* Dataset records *

-=-=-

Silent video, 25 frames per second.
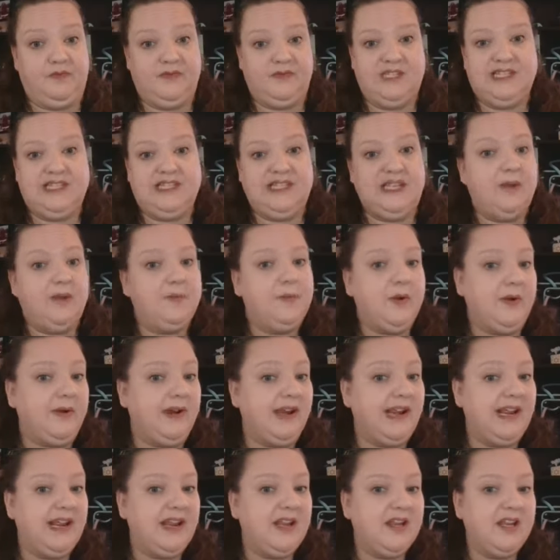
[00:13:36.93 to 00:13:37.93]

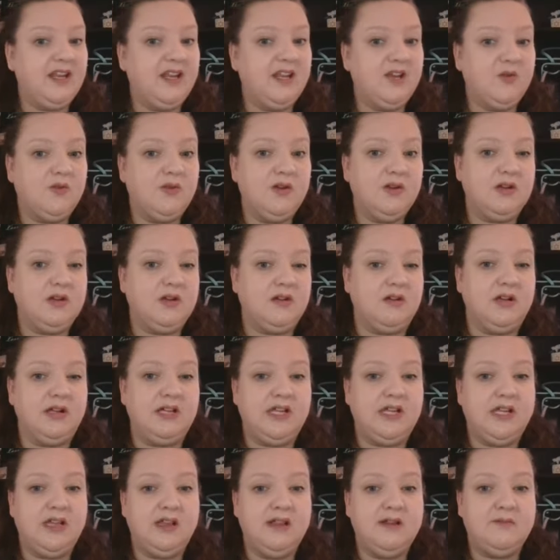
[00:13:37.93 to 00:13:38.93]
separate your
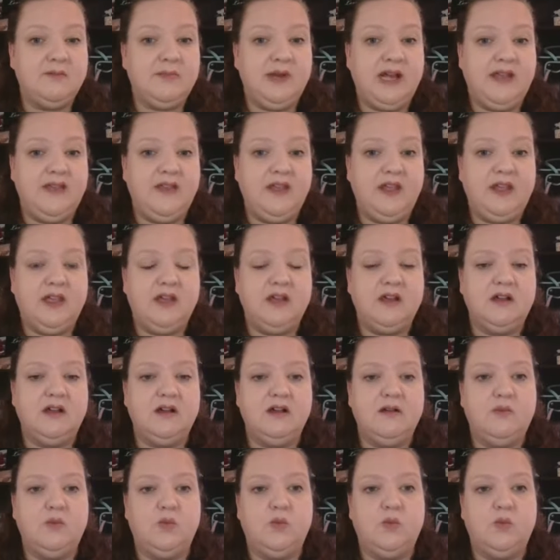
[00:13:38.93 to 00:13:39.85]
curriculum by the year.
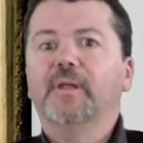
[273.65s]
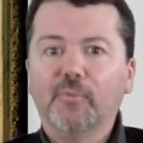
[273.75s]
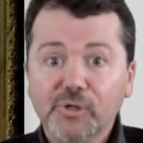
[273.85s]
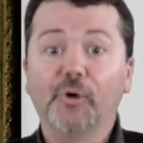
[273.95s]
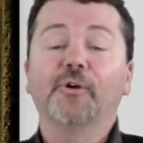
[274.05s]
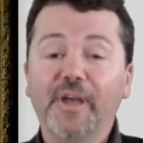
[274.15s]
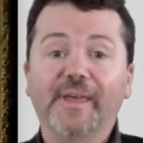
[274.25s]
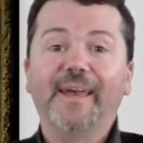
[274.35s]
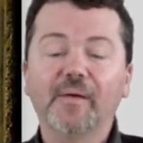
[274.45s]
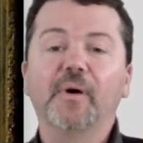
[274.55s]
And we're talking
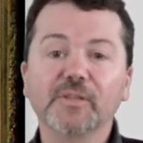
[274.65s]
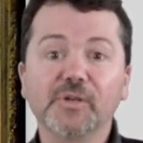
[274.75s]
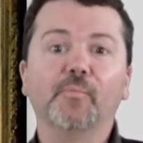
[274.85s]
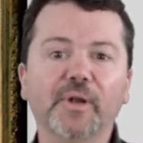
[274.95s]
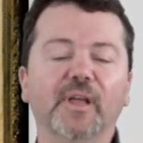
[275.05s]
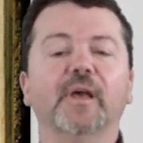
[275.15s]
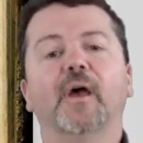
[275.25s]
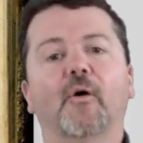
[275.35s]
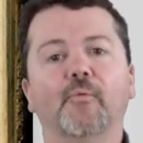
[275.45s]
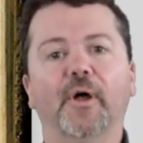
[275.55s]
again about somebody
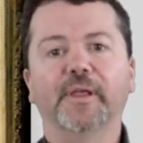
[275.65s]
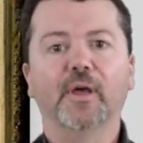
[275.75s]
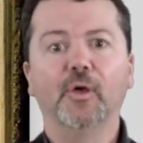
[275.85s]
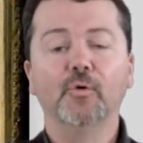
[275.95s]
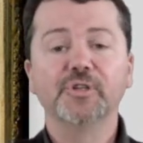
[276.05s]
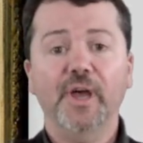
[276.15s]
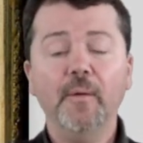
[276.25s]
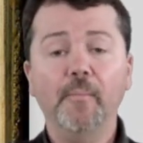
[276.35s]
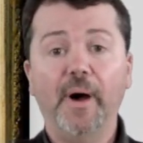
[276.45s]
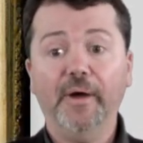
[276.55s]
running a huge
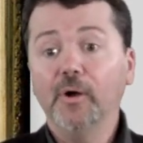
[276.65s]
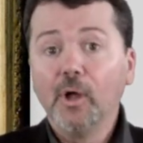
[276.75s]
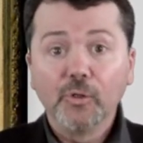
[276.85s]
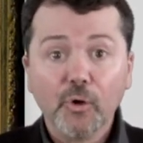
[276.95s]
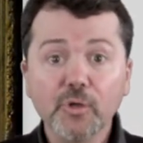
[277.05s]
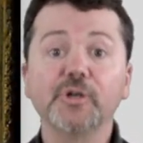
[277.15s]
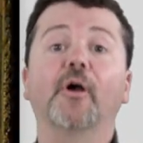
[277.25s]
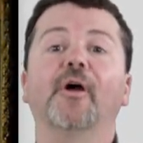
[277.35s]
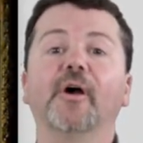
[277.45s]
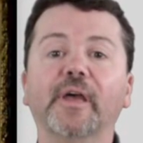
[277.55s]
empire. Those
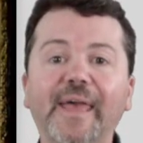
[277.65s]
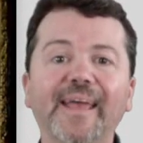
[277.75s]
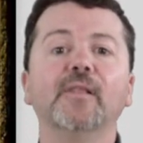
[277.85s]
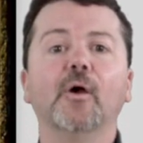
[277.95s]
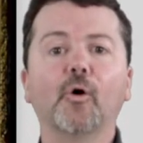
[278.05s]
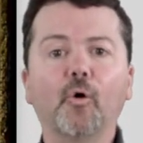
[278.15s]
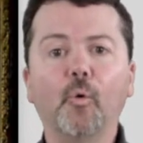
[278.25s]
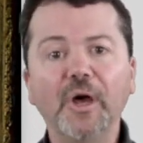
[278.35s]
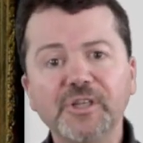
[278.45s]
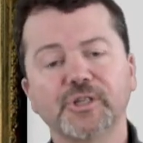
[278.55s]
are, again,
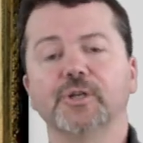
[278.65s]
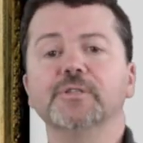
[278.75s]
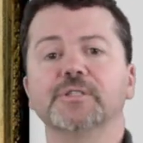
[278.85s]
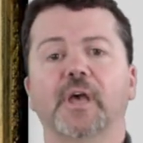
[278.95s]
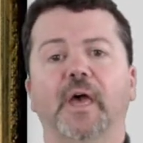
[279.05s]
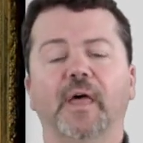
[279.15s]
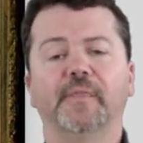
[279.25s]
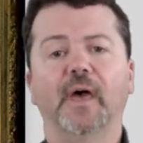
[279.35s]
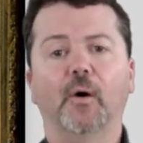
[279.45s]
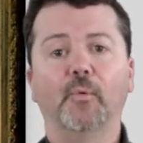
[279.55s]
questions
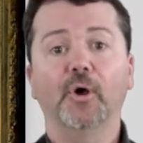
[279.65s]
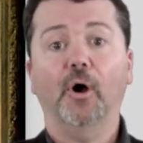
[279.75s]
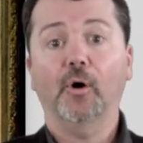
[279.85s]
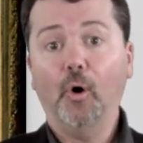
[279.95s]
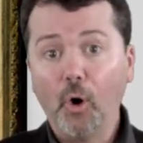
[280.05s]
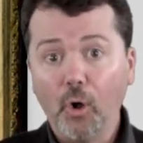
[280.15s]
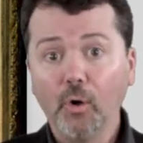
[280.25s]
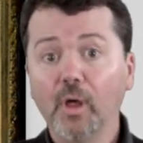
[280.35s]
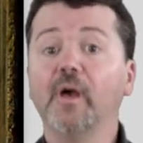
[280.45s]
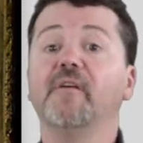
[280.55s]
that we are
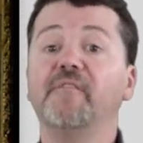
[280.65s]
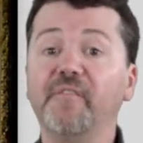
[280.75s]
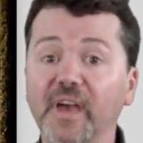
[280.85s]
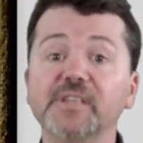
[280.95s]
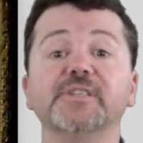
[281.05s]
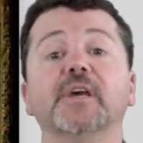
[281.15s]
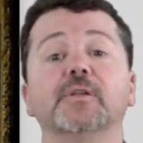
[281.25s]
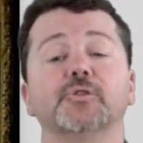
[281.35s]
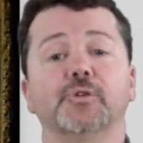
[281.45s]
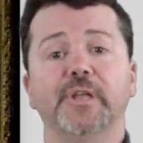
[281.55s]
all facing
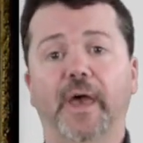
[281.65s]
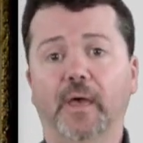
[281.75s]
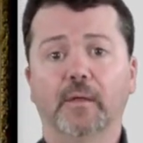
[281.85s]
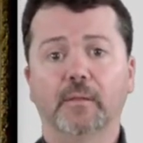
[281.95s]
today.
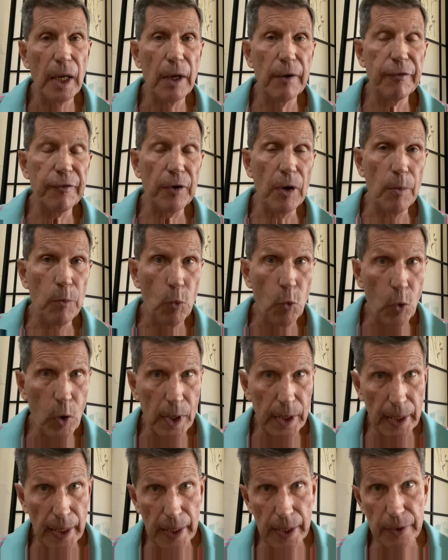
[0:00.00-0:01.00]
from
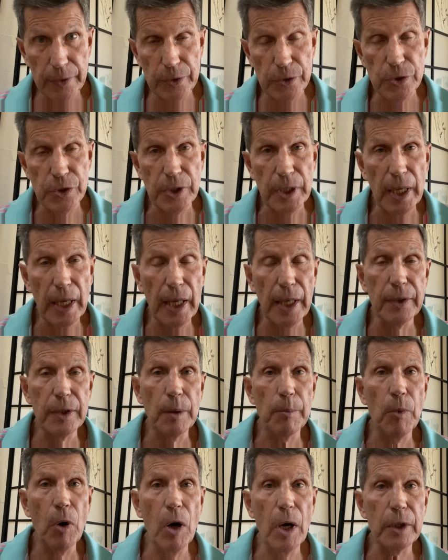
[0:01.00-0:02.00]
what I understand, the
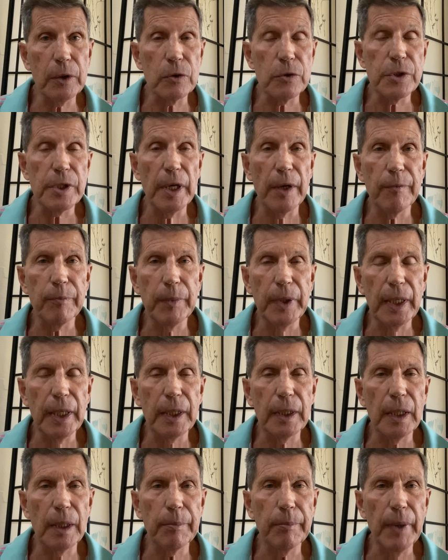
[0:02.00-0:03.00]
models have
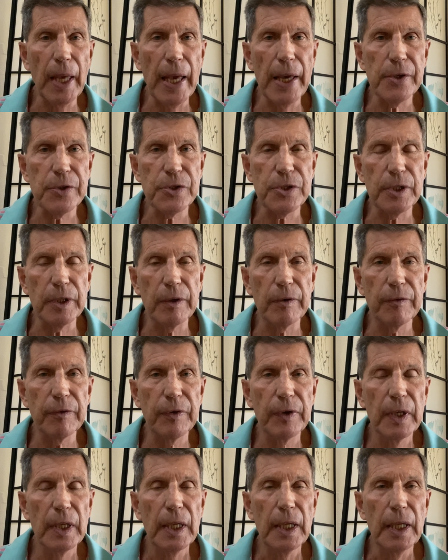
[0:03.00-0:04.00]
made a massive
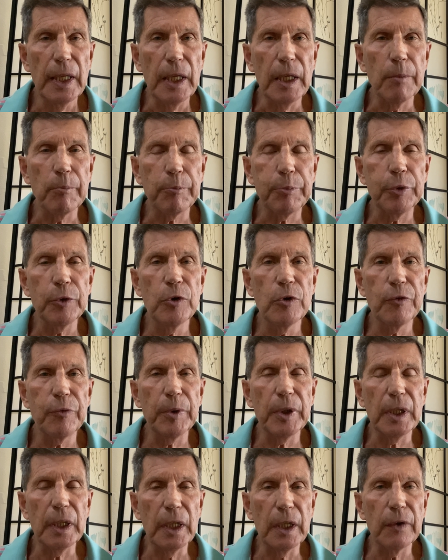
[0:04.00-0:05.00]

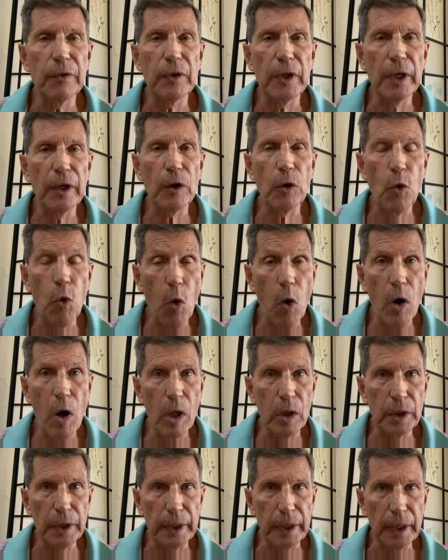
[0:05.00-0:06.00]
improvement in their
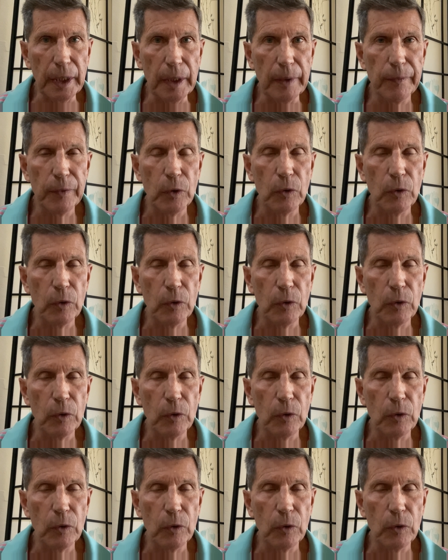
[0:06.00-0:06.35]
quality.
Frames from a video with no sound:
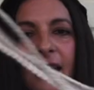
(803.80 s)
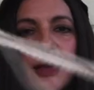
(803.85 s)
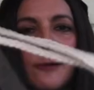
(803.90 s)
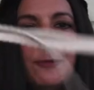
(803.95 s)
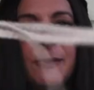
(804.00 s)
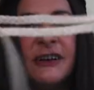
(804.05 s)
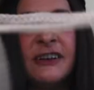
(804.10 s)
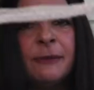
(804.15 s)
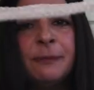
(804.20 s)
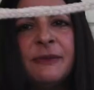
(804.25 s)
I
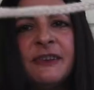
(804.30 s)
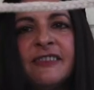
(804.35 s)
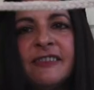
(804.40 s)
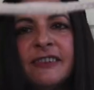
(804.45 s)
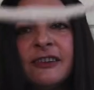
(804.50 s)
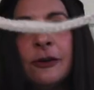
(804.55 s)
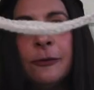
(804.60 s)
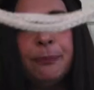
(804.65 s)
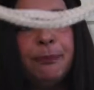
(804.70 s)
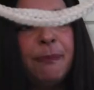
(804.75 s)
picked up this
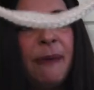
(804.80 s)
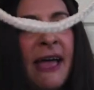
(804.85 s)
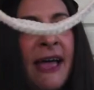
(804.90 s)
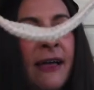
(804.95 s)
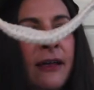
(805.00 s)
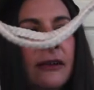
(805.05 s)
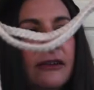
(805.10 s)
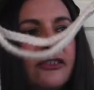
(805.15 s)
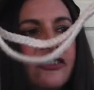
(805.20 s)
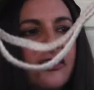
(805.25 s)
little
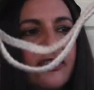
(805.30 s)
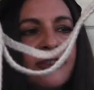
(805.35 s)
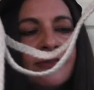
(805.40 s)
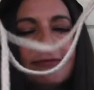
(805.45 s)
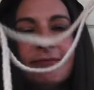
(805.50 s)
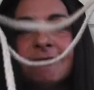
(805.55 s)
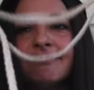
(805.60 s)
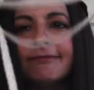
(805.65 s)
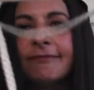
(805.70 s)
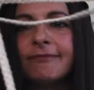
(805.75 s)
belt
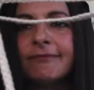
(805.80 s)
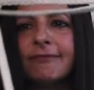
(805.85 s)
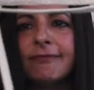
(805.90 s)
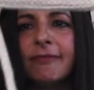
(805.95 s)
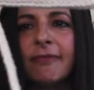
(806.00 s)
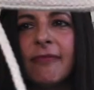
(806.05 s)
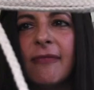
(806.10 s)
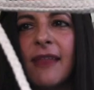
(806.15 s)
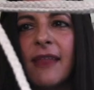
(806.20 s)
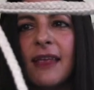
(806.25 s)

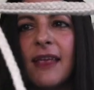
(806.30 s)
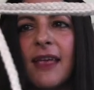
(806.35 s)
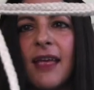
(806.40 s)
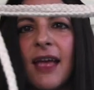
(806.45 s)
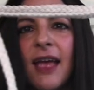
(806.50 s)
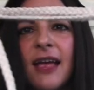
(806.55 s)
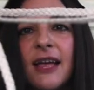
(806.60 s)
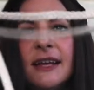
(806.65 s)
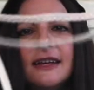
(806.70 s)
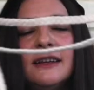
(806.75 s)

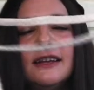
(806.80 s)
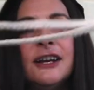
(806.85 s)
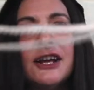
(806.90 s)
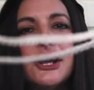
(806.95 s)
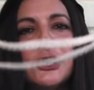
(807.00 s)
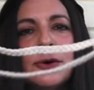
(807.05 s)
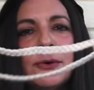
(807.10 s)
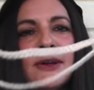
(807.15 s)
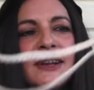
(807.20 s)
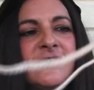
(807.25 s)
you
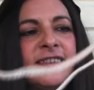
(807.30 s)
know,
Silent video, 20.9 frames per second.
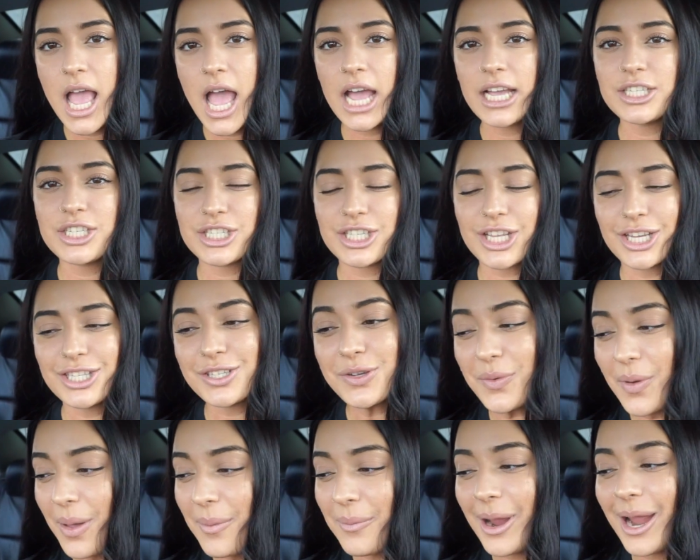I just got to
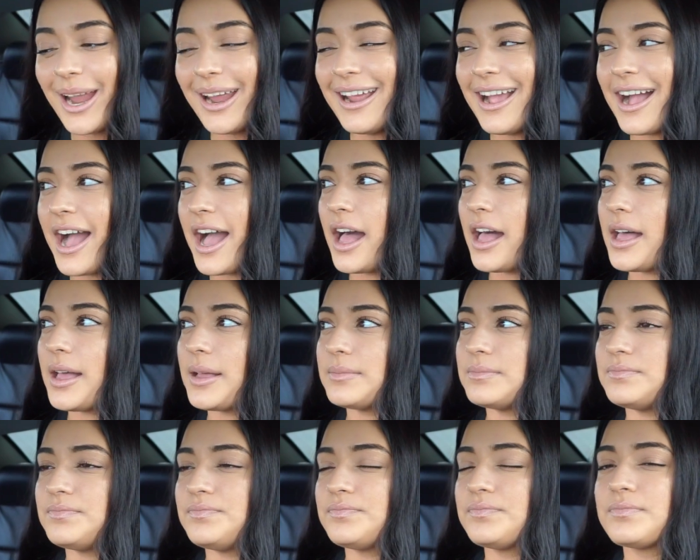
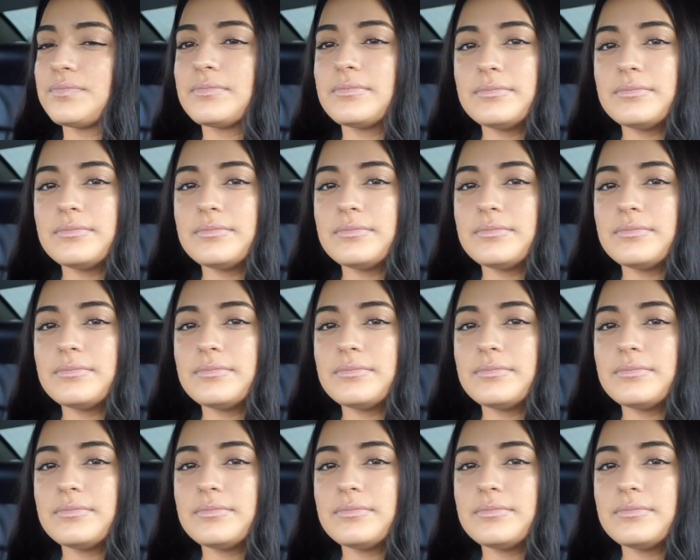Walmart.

-=-=-

Start to finish, write out the data above exactly, omitting all pictures.

* Response to this exercise *
Silent video, 25 frames per second.
[00:13:36.93 to 00:13:37.93]

[00:13:37.93 to 00:13:38.93]
separate your
[00:13:38.93 to 00:13:39.85]
curriculum by the year.
[273.65s]
[273.75s]
[273.85s]
[273.95s]
[274.05s]
[274.15s]
[274.25s]
[274.35s]
[274.45s]
[274.55s]
And we're talking
[274.65s]
[274.75s]
[274.85s]
[274.95s]
[275.05s]
[275.15s]
[275.25s]
[275.35s]
[275.45s]
[275.55s]
again about somebody
[275.65s]
[275.75s]
[275.85s]
[275.95s]
[276.05s]
[276.15s]
[276.25s]
[276.35s]
[276.45s]
[276.55s]
running a huge
[276.65s]
[276.75s]
[276.85s]
[276.95s]
[277.05s]
[277.15s]
[277.25s]
[277.35s]
[277.45s]
[277.55s]
empire. Those
[277.65s]
[277.75s]
[277.85s]
[277.95s]
[278.05s]
[278.15s]
[278.25s]
[278.35s]
[278.45s]
[278.55s]
are, again,
[278.65s]
[278.75s]
[278.85s]
[278.95s]
[279.05s]
[279.15s]
[279.25s]
[279.35s]
[279.45s]
[279.55s]
questions
[279.65s]
[279.75s]
[279.85s]
[279.95s]
[280.05s]
[280.15s]
[280.25s]
[280.35s]
[280.45s]
[280.55s]
that we are
[280.65s]
[280.75s]
[280.85s]
[280.95s]
[281.05s]
[281.15s]
[281.25s]
[281.35s]
[281.45s]
[281.55s]
all facing
[281.65s]
[281.75s]
[281.85s]
[281.95s]
today.
[0:00.00-0:01.00]
from
[0:01.00-0:02.00]
what I understand, the
[0:02.00-0:03.00]
models have
[0:03.00-0:04.00]
made a massive
[0:04.00-0:05.00]

[0:05.00-0:06.00]
improvement in their
[0:06.00-0:06.35]
quality.
Frames from a video with no sound:
(803.80 s)
(803.85 s)
(803.90 s)
(803.95 s)
(804.00 s)
(804.05 s)
(804.10 s)
(804.15 s)
(804.20 s)
(804.25 s)
I
(804.30 s)
(804.35 s)
(804.40 s)
(804.45 s)
(804.50 s)
(804.55 s)
(804.60 s)
(804.65 s)
(804.70 s)
(804.75 s)
picked up this
(804.80 s)
(804.85 s)
(804.90 s)
(804.95 s)
(805.00 s)
(805.05 s)
(805.10 s)
(805.15 s)
(805.20 s)
(805.25 s)
little
(805.30 s)
(805.35 s)
(805.40 s)
(805.45 s)
(805.50 s)
(805.55 s)
(805.60 s)
(805.65 s)
(805.70 s)
(805.75 s)
belt
(805.80 s)
(805.85 s)
(805.90 s)
(805.95 s)
(806.00 s)
(806.05 s)
(806.10 s)
(806.15 s)
(806.20 s)
(806.25 s)

(806.30 s)
(806.35 s)
(806.40 s)
(806.45 s)
(806.50 s)
(806.55 s)
(806.60 s)
(806.65 s)
(806.70 s)
(806.75 s)

(806.80 s)
(806.85 s)
(806.90 s)
(806.95 s)
(807.00 s)
(807.05 s)
(807.10 s)
(807.15 s)
(807.20 s)
(807.25 s)
you
(807.30 s)
know,
Silent video, 20.9 frames per second.
I just got to
Walmart.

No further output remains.